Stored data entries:
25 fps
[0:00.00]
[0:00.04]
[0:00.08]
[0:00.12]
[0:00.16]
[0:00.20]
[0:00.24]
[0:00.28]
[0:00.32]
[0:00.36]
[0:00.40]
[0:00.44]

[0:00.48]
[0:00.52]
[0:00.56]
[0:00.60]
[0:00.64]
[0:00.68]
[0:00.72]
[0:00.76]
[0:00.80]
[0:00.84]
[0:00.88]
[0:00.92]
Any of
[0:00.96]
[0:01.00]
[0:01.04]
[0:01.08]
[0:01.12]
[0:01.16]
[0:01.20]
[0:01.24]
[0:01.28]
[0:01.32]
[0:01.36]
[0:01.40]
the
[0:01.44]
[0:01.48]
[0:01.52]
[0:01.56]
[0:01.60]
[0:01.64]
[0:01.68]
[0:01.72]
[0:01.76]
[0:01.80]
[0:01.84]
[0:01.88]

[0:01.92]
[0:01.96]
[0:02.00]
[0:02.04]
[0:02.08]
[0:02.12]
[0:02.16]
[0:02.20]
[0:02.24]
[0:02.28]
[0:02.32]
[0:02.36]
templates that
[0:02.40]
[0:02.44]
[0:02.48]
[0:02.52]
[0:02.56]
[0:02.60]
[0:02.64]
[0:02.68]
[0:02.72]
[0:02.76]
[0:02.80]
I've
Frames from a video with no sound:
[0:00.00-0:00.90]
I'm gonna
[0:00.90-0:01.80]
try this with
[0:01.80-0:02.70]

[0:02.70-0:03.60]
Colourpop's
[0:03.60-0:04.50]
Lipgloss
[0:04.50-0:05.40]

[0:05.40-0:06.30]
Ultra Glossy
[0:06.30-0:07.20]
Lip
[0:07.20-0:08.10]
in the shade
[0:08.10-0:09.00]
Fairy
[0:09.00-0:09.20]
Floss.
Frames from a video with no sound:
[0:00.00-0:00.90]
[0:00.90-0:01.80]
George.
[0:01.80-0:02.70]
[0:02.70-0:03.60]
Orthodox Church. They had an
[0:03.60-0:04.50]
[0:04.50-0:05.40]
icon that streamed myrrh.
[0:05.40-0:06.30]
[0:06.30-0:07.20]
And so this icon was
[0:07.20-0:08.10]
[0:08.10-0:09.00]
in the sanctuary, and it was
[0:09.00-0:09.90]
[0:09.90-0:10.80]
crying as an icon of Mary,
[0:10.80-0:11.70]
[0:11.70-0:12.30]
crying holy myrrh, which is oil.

# Work order
Reproduce the entries exactly as they appear.

# Exercise output
25 fps
[0:00.00]
[0:00.04]
[0:00.08]
[0:00.12]
[0:00.16]
[0:00.20]
[0:00.24]
[0:00.28]
[0:00.32]
[0:00.36]
[0:00.40]
[0:00.44]

[0:00.48]
[0:00.52]
[0:00.56]
[0:00.60]
[0:00.64]
[0:00.68]
[0:00.72]
[0:00.76]
[0:00.80]
[0:00.84]
[0:00.88]
[0:00.92]
Any of
[0:00.96]
[0:01.00]
[0:01.04]
[0:01.08]
[0:01.12]
[0:01.16]
[0:01.20]
[0:01.24]
[0:01.28]
[0:01.32]
[0:01.36]
[0:01.40]
the
[0:01.44]
[0:01.48]
[0:01.52]
[0:01.56]
[0:01.60]
[0:01.64]
[0:01.68]
[0:01.72]
[0:01.76]
[0:01.80]
[0:01.84]
[0:01.88]

[0:01.92]
[0:01.96]
[0:02.00]
[0:02.04]
[0:02.08]
[0:02.12]
[0:02.16]
[0:02.20]
[0:02.24]
[0:02.28]
[0:02.32]
[0:02.36]
templates that
[0:02.40]
[0:02.44]
[0:02.48]
[0:02.52]
[0:02.56]
[0:02.60]
[0:02.64]
[0:02.68]
[0:02.72]
[0:02.76]
[0:02.80]
I've
Frames from a video with no sound:
[0:00.00-0:00.90]
I'm gonna
[0:00.90-0:01.80]
try this with
[0:01.80-0:02.70]

[0:02.70-0:03.60]
Colourpop's
[0:03.60-0:04.50]
Lipgloss
[0:04.50-0:05.40]

[0:05.40-0:06.30]
Ultra Glossy
[0:06.30-0:07.20]
Lip
[0:07.20-0:08.10]
in the shade
[0:08.10-0:09.00]
Fairy
[0:09.00-0:09.20]
Floss.
Frames from a video with no sound:
[0:00.00-0:00.90]
[0:00.90-0:01.80]
George.
[0:01.80-0:02.70]
[0:02.70-0:03.60]
Orthodox Church. They had an
[0:03.60-0:04.50]
[0:04.50-0:05.40]
icon that streamed myrrh.
[0:05.40-0:06.30]
[0:06.30-0:07.20]
And so this icon was
[0:07.20-0:08.10]
[0:08.10-0:09.00]
in the sanctuary, and it was
[0:09.00-0:09.90]
[0:09.90-0:10.80]
crying as an icon of Mary,
[0:10.80-0:11.70]
[0:11.70-0:12.30]
crying holy myrrh, which is oil.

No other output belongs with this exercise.